Abstract

Buprenorphine reduces both heroin and cocaine intake in opioid addicts, but the mechanisms remain unclear. To determine the effects of chronic buprenorphine treatment on intake of heroin and/or cocaine and measure nucleus accumbens (NAc) dopamine (DA) levels during self-administration. In experiment 1, plasma levels of buprenorphine were determined in rats with buprenorphine osmotic minipumps (3.0 mg/kg/day) using an ELISA. In experiment 2, rats self-administered (FR1) one dose of heroin [(0.025, 0.05, or 0.1 mg/kg/infusion (inf)] and one dose of cocaine (0.25, 0.5, or 1.0 mg/kg/inf) before and under sham or chronic buprenorphine treatment (1.5 or 3.0 mg/kg/day). In experiment 3, the effect of sham or chronic buprenorphine treatment (3.0) on heroin (0.05 mg/kg/inf) or cocaine (0.5 mg/kg/inf) self-administration under FR5 and progressive ratio (PR) schedules was evaluated.
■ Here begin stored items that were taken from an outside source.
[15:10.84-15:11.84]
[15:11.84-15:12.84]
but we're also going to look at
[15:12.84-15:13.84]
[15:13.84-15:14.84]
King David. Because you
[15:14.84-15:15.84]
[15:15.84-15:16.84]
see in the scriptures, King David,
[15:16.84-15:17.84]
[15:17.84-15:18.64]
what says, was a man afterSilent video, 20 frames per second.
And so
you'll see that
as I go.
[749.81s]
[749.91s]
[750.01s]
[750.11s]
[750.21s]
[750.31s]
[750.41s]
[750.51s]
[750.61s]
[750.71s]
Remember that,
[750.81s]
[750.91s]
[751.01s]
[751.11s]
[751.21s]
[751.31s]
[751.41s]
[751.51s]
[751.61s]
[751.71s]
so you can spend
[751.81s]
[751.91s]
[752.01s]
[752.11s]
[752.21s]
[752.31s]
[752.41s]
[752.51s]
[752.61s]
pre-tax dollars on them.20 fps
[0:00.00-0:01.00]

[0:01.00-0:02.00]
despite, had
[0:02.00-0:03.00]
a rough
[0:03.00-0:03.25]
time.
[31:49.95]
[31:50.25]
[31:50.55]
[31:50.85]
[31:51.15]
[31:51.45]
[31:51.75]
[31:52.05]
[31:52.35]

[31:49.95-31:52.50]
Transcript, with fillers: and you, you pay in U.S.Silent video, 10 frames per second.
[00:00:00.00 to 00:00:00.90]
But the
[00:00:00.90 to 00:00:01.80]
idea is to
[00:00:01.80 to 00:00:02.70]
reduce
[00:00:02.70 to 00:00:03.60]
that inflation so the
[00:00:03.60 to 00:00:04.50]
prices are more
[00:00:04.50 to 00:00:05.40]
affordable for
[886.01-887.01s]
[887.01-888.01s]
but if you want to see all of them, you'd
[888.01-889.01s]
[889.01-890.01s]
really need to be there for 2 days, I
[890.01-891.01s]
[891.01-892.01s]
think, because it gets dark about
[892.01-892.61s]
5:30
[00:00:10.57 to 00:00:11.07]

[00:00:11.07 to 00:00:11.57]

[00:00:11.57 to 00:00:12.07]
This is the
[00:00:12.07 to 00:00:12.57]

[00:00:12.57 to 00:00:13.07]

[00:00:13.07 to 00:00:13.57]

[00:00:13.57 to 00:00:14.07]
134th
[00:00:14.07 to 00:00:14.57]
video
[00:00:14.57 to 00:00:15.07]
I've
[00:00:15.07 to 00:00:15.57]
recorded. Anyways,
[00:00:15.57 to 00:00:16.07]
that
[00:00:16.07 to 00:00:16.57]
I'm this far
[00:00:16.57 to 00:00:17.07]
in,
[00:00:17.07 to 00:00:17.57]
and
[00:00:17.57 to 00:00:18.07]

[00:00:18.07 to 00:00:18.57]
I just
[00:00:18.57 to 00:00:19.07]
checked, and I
In experiment 4, in vivo microdialysis sampling from the NAc was carried out during heroin (0.05 mg/kg/inf) or cocaine (0.5 mg/kg/inf) self-administration (FR1) under sham or buprenorphine treatment (3.0). Buprenorphine levels in plasma were stable over time. Buprenorphine treatment had no effect on total heroin intake at any dose or under any schedule, whereas it suppressed cocaine intake at all doses and under all schedules. Buprenorphine enhanced basal levels of DA, attenuated the NAc DA response to heroin, and enhanced the DA response to cocaine. It is interesting to note that buprenorphine increased the latency to respond to drug-associated cues at the start of self-administration sessions. Chronic buprenorphine reduces cocaine, but not heroin, intake and possibly reduces drug seeking by reducing the salience of the drug-associated cues.